Além disso, os programas de apoio para transformar os modelos de negócios da Mip&mes em um mundo mais digitalizado são lentos e ainda não têm a escala requerida. E, por último, como não é fácil chegar a todos os que o necessitam, muitos ficam excluídos dos apoios oferecidos, em particular, o setor informal da economia que representa, em média, 54% de nossa força laboral.

Em qualquer caso, deve ser uma prioridade macroeconômica que façamos tudo o que for possível para conseguir que a maior quantidade de empresas sobrevivam a este shock externo, alinhando medidas de urgência com aquelas necessárias para a reconstrução futura. Só assim podemos evitar a histerese: o risco de que problemas de curto prazo evoluam a problemas estruturais. Menos empresas são menos empregos, menos ingressos, menos consumo e menos crescimento.

Por isso, os países da região que mais se recuperarão em 2021 são aqueles nos quais mais profundamente tenha incursionado o Estado, tanto no apoio ao tecido empresarial como na proteção do emprego e dos grupos vulneráveis.

Como resultado, estamos perante uma oportunidade histórica de retomar um diálogo social construtivo, responsável e renovado.
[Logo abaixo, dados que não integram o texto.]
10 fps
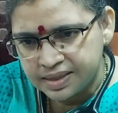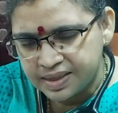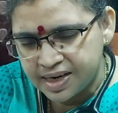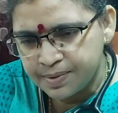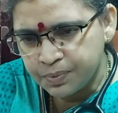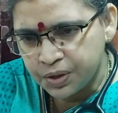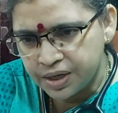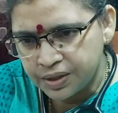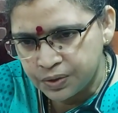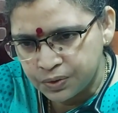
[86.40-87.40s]

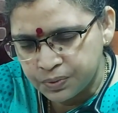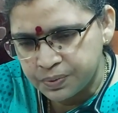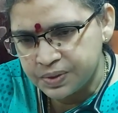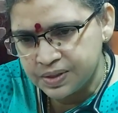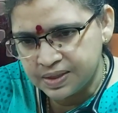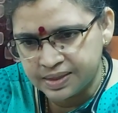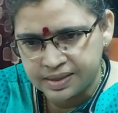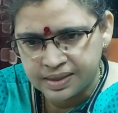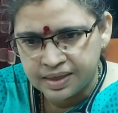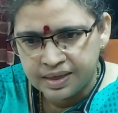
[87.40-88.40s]
10.2%
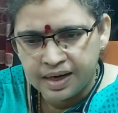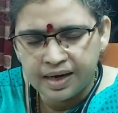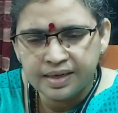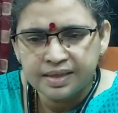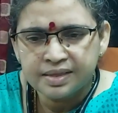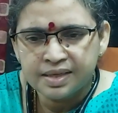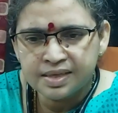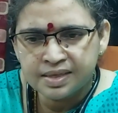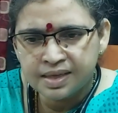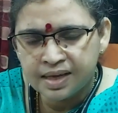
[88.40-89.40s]
and his
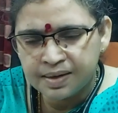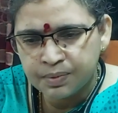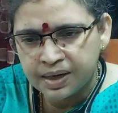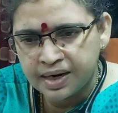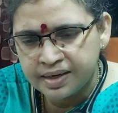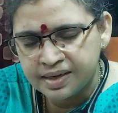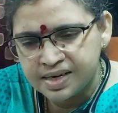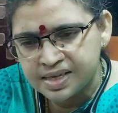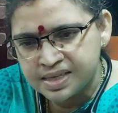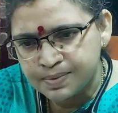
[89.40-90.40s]
serum
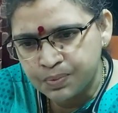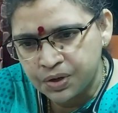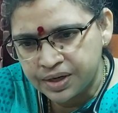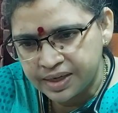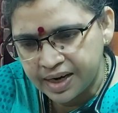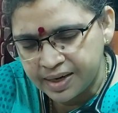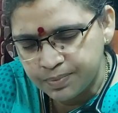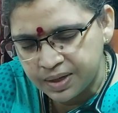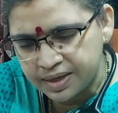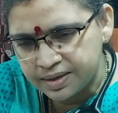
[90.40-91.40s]
creatinine is 0.8
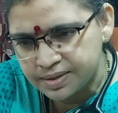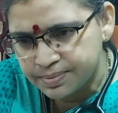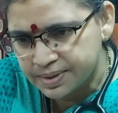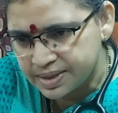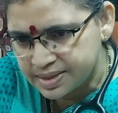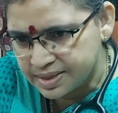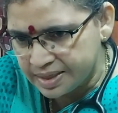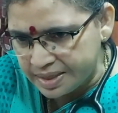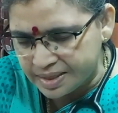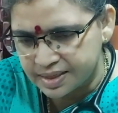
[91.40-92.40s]
mg per
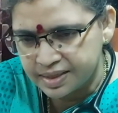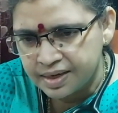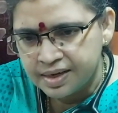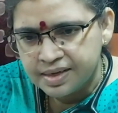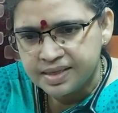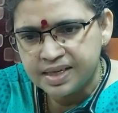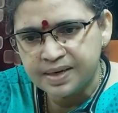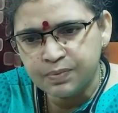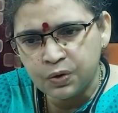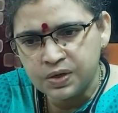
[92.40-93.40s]
deciliter.
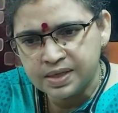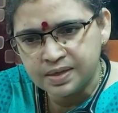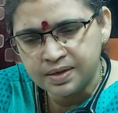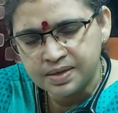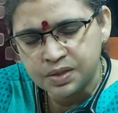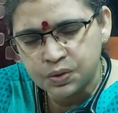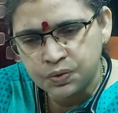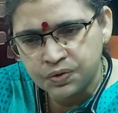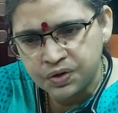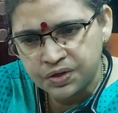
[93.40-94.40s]
Serum cholesterol is
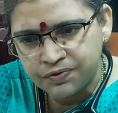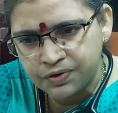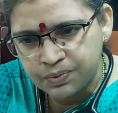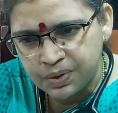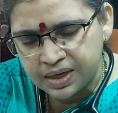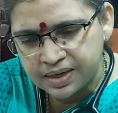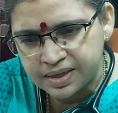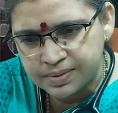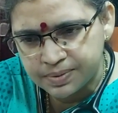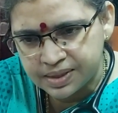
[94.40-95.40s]
234 mg
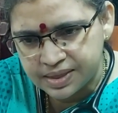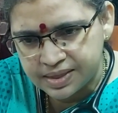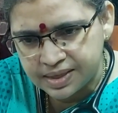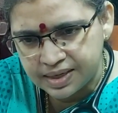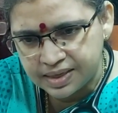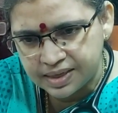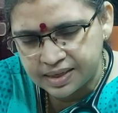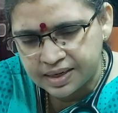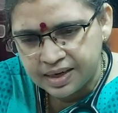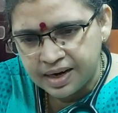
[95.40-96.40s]
per deciliter.
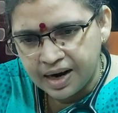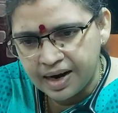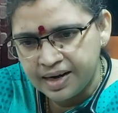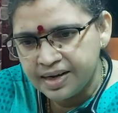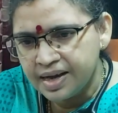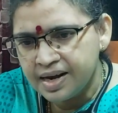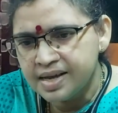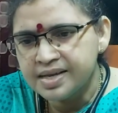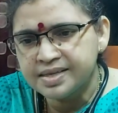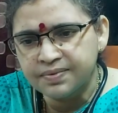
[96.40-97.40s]
LDL
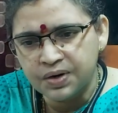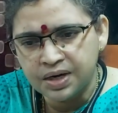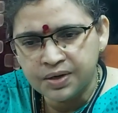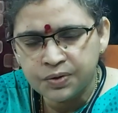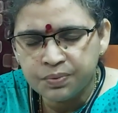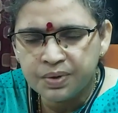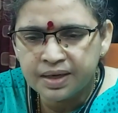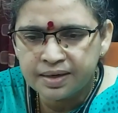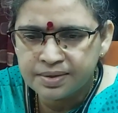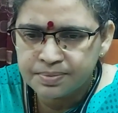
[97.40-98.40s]
is 102
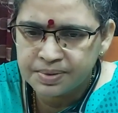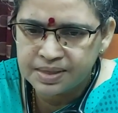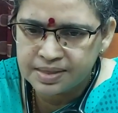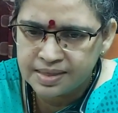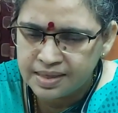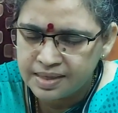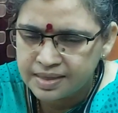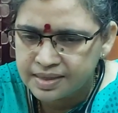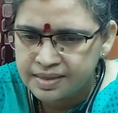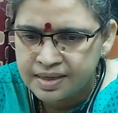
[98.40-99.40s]
mg per
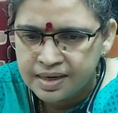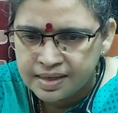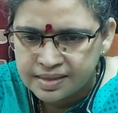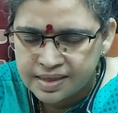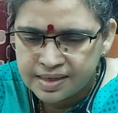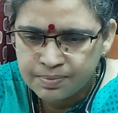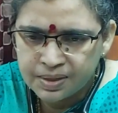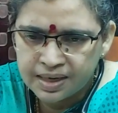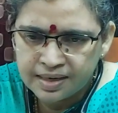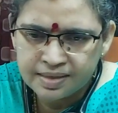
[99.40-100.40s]
deciliter. Serum
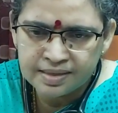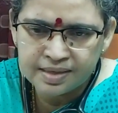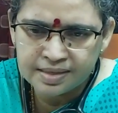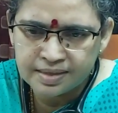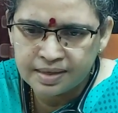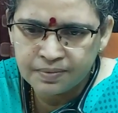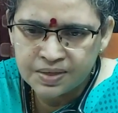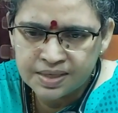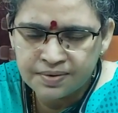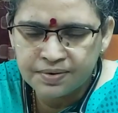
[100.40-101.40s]
triglycerides are
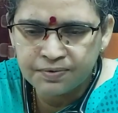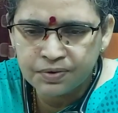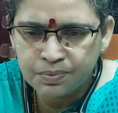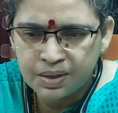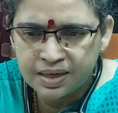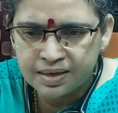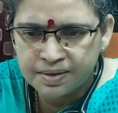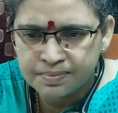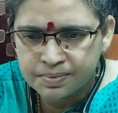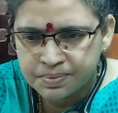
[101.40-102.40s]
174 mg
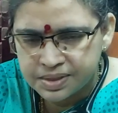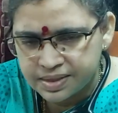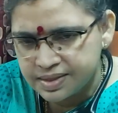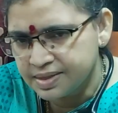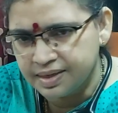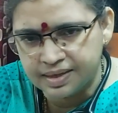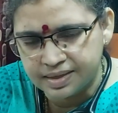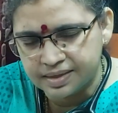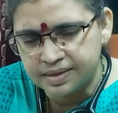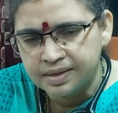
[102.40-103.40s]
per
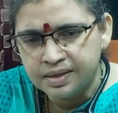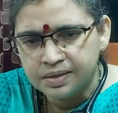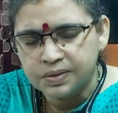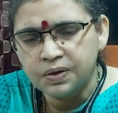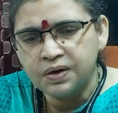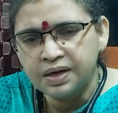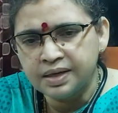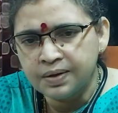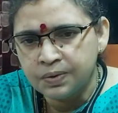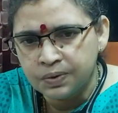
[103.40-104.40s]
deciliter. So on
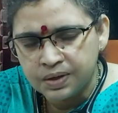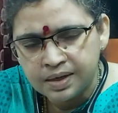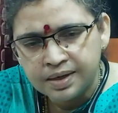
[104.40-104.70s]
the whole,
Um futuro pós COVID mais próspero, mais sustentável e mais inclusivo só será possível se os atores sociais e empresariais se encontrarem em um diálogo propositivo e não defensivo, desde o qual seja possível projetar, negociar e acordar os parâmetros de um novo contrato social.

Tal possibilidade depende da qualidade das lideranças de todos os setores da sociedade. Principalmente, da capacidade de construir confiança entre nós e em nós. A pandemia nos fez revalorizar o papel do Estado, mas também a importância do que é público, entendendo este conceito como o que emana desde uma responsabilidade compartilhada e cristaliza naquilo que construímos juntos para o bem comum.

Talvez a própria gravidade da crise permita que quebremos os silos e a desconfiança, que mudemos o diálogo entre o setor privado, a sociedade, e o Estado, que promova a participação responsável das empresas, da cidadania e do Governo na construção de um projeto de futuro com visão de longo prazo, ou que aposte pela inovação, pelas novas ideias, por novos mercados, pela nova economia, aproveitando as características estruturais positivas da América Latina: uma sociedade altamente digitalizada, uma geração de jovens educados, uma grande riqueza de recursos naturais e um grande talento de nossa gente.

Tenho certeza de que, se aproveitarmos as oportunidades que, paradoxalmente surgiram desta crise, e se o fizermos no marco de um novo contrato social, poderemos assegurar um futuro mais inovador, mais produtivo e resiliente.